6. For a factual revision of Dinesh Sen’s research findings see the appendices added by Prabodh Chandra Bagchi and Asitkumar Bandyopadhyay to Dinesh Chandra Sen, Bangabhasha o shahitya, ed. Asitkumar Bandyopadhyay, 2 vols. (Calcutta, 1991), 2:868–89.
7. Biographical details on Dinesh Sen are culled here from his autobiography, Gharer katha o jugashahitya (1922; Calcutta, 1969; Supriya Sen, Dineshchandra; biographical note entitled "The Author's Biography" published in Dinesh Chandra Sen, Bangabhasha o shahitya, 1:43–5; and "The Author's Life," in Dinesh Chandra Sen, Banglar puronari (Calcutta, 1939), pp. 1–32. A later reprint of this book (1983) says in a publisher’s note that this short biography given in the first edition contains some factual errors. But the facts stated here seem to stand corroborated by other sources.

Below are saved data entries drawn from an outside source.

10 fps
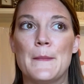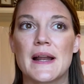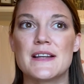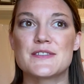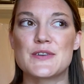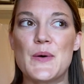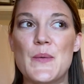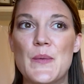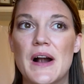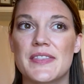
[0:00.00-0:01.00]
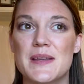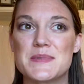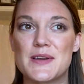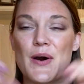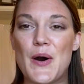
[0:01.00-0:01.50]
But I don't want
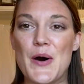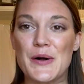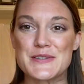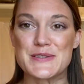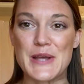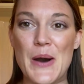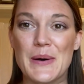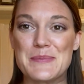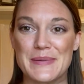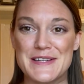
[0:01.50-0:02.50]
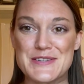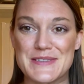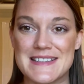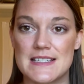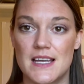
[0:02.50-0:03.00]
them to all just go on
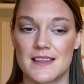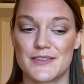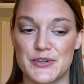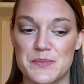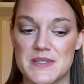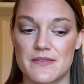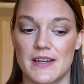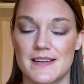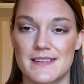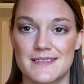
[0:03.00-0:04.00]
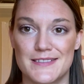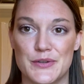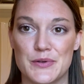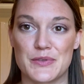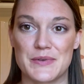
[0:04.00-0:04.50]
Pinterest in groups of like
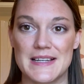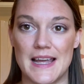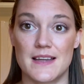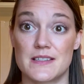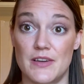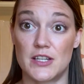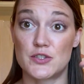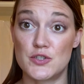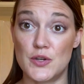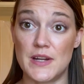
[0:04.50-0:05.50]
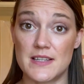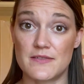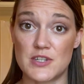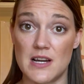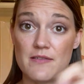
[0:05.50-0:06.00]
2 to 3 days, of like 2 days
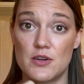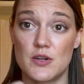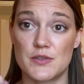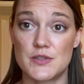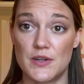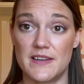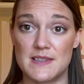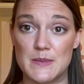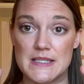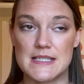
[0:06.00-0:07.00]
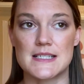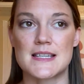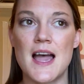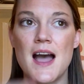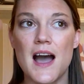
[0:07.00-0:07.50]
of travel, 2 days of business.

8. Supriya Sen, Dineshchandra, p. 19.
9. Sen’s relationship to Jasimuddin is the subject of the latter’s reminiscence in Smaraner sharani bahi (Calcutta, 1976). Jasimuddin writes:

Here was a man who took me from one station in life to another. My student life perhaps would have ended with the I.A. [Intermediate of Arts] degree if I had not met him. Perhaps I would have spent my life as an ill-paid teacher in some village school. I think of this not just only once. I think this every day and every night and repeatedly offer my pronam [obeisance] to this great man. [P. 71]

10. Wahidul Alam writes:
I was surprised when in 1929 I read Jasimuddin's poem "Kabar" in Calcutta University’s selection of Bengali texts for the Matriculation examination. A poem by a Muslim writer in the Matriculation selections! And that too under the auspices of the University of Calcutta? . . . A teacher of mine told me a story about this. There was forceful opposition in [the University's] Syndicate to the inclusion of by a student. But Dr Dinesh Sen was the number one advocate for Jasimuddin. . . . Apparently, he countered the opposition by saying, "All right, please be patient and just listen to me recite the poem." He had a passionate voice and could recite poetry well. He read the poem with such wonderful effect that the eyes of many members of the Syndicate were glistening with tears.
(Wahidul Alam, "Kabi Jasimuddin," Alakta, 5 no. 2 [1983]; quoted in Titash Chaudhuri, Jasimuddin: Kabita, gadya o smriti [Dhaka, 1993], p. 172).
11.See Sen, Dineshchandra, pp. 86–87.